» YOUR GOAL
Your job is to set down the stretch of entries that opens with the line containing "[4.50-5.40s]" and closes with the line containing "[00:01:49.55]". Keep both end lines, copy each exactly, and add nothing.

» RECORD EXTRACTS
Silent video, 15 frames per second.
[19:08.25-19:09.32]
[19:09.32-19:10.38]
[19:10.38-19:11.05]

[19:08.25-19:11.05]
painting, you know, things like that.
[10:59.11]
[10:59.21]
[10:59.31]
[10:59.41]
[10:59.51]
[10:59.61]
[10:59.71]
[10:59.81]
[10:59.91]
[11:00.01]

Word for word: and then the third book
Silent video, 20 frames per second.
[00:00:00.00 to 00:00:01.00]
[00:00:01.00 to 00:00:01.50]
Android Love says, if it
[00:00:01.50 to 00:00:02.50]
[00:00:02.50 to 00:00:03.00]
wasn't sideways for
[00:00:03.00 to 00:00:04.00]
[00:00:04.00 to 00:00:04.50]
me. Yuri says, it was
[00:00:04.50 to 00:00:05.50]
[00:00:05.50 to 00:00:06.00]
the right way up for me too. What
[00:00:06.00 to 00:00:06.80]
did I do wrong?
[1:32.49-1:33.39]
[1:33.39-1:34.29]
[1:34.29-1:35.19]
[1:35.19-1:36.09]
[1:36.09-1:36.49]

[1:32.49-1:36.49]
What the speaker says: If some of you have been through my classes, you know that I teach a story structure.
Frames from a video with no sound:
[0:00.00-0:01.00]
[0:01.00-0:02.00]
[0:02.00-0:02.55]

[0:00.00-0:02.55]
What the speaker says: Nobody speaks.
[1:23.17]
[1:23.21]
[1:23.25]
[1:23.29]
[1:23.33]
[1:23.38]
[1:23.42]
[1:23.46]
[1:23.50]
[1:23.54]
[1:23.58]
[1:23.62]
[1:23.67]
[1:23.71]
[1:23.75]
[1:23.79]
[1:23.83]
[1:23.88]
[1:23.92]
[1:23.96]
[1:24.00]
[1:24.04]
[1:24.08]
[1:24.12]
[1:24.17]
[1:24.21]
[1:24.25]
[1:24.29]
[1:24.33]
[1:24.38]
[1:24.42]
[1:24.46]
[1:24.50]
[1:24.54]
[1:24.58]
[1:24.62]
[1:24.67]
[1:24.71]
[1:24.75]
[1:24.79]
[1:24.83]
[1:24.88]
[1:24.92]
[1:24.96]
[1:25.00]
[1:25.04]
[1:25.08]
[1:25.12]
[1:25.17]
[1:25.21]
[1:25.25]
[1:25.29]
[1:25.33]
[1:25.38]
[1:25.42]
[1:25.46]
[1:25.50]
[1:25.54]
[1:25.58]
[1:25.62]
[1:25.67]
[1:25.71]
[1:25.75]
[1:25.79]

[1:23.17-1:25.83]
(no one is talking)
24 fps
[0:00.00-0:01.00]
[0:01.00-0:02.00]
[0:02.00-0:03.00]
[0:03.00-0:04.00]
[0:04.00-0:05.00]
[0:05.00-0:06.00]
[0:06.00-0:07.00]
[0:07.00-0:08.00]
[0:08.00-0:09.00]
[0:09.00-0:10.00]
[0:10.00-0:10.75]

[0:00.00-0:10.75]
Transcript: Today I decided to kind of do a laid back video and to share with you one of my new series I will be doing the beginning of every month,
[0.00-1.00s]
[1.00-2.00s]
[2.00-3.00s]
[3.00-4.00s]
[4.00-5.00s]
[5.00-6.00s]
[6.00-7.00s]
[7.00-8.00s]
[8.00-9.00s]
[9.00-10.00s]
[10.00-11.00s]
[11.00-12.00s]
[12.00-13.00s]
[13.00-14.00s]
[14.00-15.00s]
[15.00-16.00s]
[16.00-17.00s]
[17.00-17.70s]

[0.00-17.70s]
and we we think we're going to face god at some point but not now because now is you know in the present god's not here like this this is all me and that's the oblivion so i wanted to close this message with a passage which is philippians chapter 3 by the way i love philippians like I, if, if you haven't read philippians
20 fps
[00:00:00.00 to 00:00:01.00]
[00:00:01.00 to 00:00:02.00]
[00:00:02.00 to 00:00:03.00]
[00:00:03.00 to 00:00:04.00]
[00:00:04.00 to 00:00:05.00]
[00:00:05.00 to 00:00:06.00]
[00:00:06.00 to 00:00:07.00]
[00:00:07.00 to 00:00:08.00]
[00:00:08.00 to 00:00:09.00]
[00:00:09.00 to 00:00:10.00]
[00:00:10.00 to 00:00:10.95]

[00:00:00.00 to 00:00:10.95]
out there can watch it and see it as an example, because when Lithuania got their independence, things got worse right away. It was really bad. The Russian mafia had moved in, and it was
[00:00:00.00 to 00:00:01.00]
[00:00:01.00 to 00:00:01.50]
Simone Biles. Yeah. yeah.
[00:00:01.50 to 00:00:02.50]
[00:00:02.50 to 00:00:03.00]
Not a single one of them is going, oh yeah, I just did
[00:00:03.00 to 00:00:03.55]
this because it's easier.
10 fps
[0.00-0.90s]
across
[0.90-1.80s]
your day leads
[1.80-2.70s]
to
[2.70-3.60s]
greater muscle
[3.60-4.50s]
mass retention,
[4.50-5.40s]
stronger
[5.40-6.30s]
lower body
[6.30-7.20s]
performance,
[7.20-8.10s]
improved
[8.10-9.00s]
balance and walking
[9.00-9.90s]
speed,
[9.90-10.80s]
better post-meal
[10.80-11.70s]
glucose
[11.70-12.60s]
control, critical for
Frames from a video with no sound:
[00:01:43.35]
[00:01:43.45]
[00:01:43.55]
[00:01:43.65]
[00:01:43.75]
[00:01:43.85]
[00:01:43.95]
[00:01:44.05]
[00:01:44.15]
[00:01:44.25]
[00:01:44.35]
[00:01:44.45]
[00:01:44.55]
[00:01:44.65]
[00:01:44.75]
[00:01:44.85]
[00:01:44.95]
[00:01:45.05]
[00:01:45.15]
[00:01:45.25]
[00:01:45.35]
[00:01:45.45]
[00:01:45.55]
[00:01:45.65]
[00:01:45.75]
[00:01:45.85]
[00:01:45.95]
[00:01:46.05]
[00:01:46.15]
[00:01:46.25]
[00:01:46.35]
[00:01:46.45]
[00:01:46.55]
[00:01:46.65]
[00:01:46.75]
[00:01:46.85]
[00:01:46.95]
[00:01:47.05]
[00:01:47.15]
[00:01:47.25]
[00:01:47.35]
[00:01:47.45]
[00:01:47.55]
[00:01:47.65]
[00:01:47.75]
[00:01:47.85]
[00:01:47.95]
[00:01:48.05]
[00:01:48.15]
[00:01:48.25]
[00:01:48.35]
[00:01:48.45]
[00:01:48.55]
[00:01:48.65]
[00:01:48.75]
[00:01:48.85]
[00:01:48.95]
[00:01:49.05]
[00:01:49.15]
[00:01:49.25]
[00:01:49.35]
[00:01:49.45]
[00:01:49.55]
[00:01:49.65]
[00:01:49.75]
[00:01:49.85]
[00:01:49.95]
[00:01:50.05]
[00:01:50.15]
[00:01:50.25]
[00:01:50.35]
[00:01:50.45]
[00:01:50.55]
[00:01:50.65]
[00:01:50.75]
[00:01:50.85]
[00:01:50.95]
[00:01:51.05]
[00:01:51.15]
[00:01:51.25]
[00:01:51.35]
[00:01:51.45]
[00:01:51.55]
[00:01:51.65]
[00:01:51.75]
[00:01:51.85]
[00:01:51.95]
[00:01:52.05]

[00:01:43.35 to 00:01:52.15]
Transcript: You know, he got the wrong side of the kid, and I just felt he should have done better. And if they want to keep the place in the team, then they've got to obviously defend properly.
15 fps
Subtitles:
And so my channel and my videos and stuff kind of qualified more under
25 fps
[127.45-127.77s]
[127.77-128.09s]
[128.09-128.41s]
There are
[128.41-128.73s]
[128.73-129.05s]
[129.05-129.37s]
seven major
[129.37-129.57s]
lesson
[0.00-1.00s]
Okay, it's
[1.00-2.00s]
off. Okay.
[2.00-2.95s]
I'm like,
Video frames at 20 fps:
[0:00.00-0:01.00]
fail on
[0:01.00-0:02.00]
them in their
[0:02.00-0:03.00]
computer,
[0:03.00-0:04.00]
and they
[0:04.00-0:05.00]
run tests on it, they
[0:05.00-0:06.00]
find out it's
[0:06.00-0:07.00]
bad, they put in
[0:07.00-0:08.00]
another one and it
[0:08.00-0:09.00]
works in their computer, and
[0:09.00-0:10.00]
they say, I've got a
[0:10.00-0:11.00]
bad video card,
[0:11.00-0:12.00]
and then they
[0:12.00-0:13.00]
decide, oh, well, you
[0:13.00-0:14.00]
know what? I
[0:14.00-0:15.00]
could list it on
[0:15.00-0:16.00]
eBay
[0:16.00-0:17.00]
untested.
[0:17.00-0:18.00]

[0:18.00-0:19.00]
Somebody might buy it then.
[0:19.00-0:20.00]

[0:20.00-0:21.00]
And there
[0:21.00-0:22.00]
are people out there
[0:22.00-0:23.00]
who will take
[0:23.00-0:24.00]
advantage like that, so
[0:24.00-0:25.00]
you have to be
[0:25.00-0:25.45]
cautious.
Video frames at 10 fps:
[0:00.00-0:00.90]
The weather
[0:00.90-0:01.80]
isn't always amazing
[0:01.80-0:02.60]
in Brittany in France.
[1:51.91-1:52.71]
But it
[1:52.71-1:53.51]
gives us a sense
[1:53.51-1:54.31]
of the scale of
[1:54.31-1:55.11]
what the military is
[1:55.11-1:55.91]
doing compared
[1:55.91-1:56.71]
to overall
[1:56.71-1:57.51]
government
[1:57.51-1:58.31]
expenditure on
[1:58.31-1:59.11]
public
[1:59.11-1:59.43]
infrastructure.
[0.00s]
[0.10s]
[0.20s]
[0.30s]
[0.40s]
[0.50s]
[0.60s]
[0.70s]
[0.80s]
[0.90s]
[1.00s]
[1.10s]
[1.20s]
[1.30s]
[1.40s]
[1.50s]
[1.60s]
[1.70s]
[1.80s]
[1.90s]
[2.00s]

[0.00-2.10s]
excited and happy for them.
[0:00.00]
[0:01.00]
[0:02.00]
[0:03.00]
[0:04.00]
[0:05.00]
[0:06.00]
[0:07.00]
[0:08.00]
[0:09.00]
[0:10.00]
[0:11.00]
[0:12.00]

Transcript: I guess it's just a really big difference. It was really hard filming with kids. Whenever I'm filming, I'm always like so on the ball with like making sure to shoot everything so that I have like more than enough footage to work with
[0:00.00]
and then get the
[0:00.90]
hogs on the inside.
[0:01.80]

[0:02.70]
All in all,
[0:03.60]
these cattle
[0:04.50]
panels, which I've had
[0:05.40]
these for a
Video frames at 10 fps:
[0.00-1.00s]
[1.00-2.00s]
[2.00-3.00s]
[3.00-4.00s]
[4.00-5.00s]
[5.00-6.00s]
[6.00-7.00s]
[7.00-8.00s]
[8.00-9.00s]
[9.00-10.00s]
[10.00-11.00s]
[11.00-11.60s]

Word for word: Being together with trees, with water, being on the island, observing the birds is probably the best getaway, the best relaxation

» FINISHED EXERCISE
[4.50-5.40s]
stronger
[5.40-6.30s]
lower body
[6.30-7.20s]
performance,
[7.20-8.10s]
improved
[8.10-9.00s]
balance and walking
[9.00-9.90s]
speed,
[9.90-10.80s]
better post-meal
[10.80-11.70s]
glucose
[11.70-12.60s]
control, critical for
Frames from a video with no sound:
[00:01:43.35]
[00:01:43.45]
[00:01:43.55]
[00:01:43.65]
[00:01:43.75]
[00:01:43.85]
[00:01:43.95]
[00:01:44.05]
[00:01:44.15]
[00:01:44.25]
[00:01:44.35]
[00:01:44.45]
[00:01:44.55]
[00:01:44.65]
[00:01:44.75]
[00:01:44.85]
[00:01:44.95]
[00:01:45.05]
[00:01:45.15]
[00:01:45.25]
[00:01:45.35]
[00:01:45.45]
[00:01:45.55]
[00:01:45.65]
[00:01:45.75]
[00:01:45.85]
[00:01:45.95]
[00:01:46.05]
[00:01:46.15]
[00:01:46.25]
[00:01:46.35]
[00:01:46.45]
[00:01:46.55]
[00:01:46.65]
[00:01:46.75]
[00:01:46.85]
[00:01:46.95]
[00:01:47.05]
[00:01:47.15]
[00:01:47.25]
[00:01:47.35]
[00:01:47.45]
[00:01:47.55]
[00:01:47.65]
[00:01:47.75]
[00:01:47.85]
[00:01:47.95]
[00:01:48.05]
[00:01:48.15]
[00:01:48.25]
[00:01:48.35]
[00:01:48.45]
[00:01:48.55]
[00:01:48.65]
[00:01:48.75]
[00:01:48.85]
[00:01:48.95]
[00:01:49.05]
[00:01:49.15]
[00:01:49.25]
[00:01:49.35]
[00:01:49.45]
[00:01:49.55]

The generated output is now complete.